=== RECORD SET ===
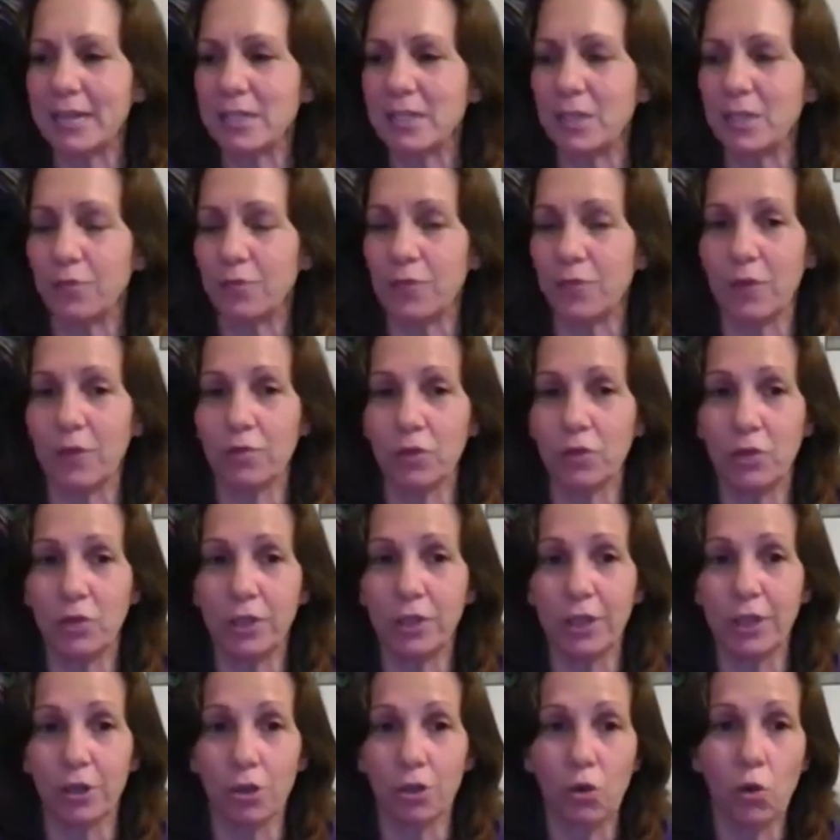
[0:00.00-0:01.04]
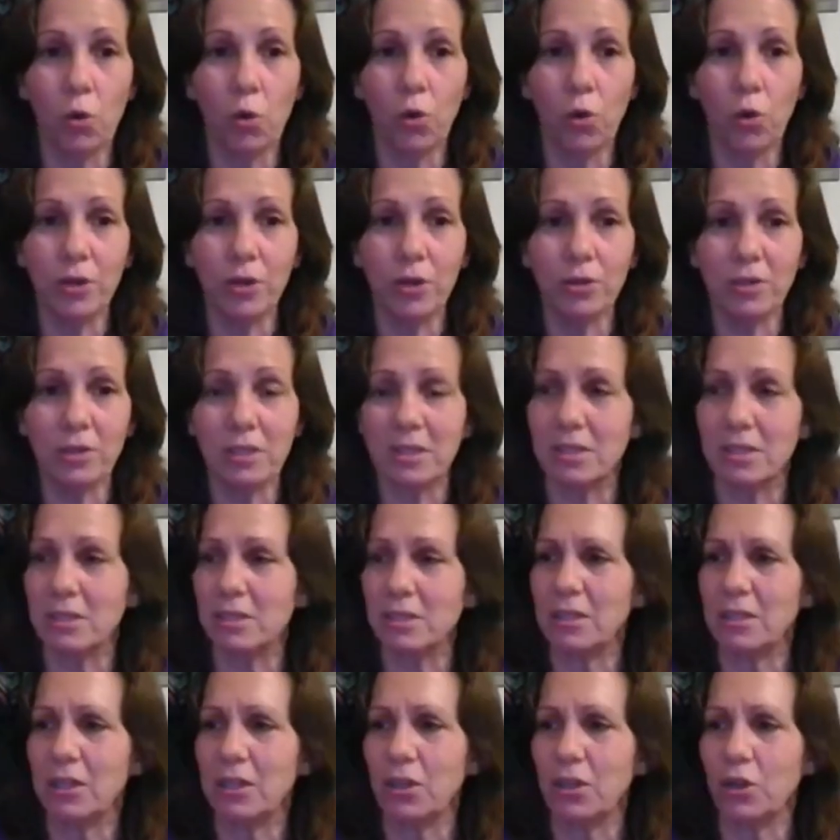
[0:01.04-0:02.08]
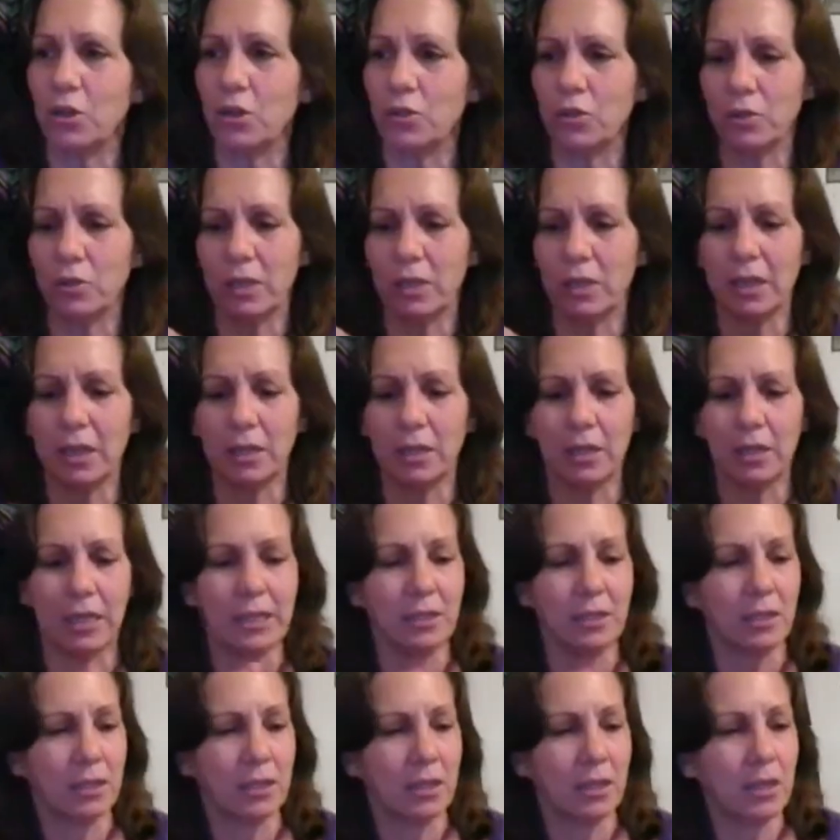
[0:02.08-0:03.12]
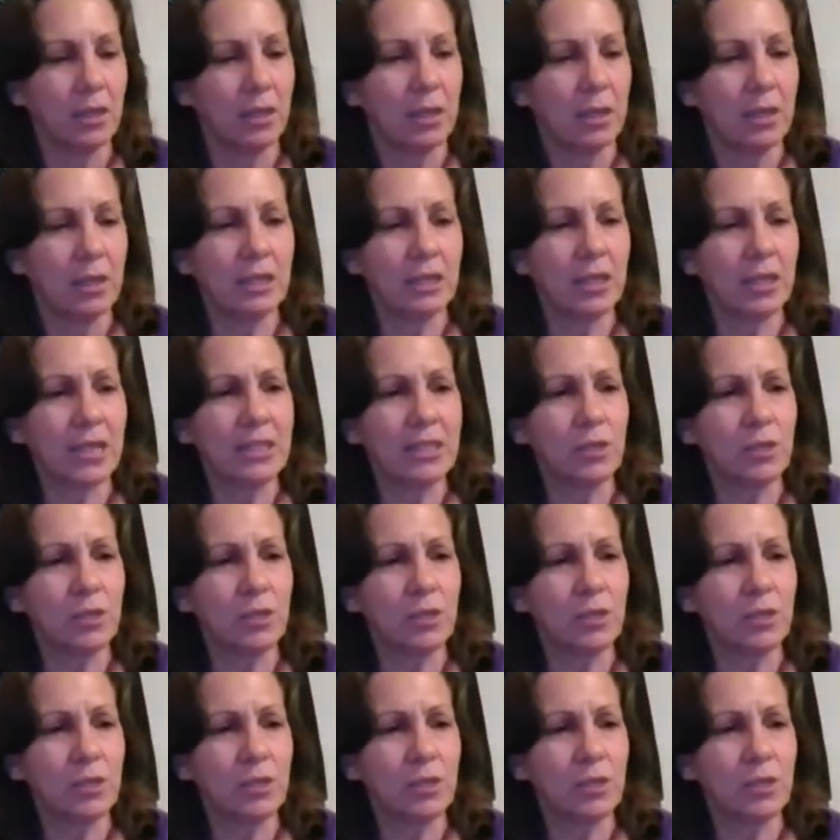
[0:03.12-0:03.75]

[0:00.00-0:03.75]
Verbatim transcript: If you have clear quartz, you know, you can like, that's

=== TASK DESCRIPTION ===
Repeat verbatim all the material, but not the pictures.

=== YOUR RESPONSE ===
[0:00.00-0:01.04]
[0:01.04-0:02.08]
[0:02.08-0:03.12]
[0:03.12-0:03.75]

[0:00.00-0:03.75]
Verbatim transcript: If you have clear quartz, you know, you can like, that's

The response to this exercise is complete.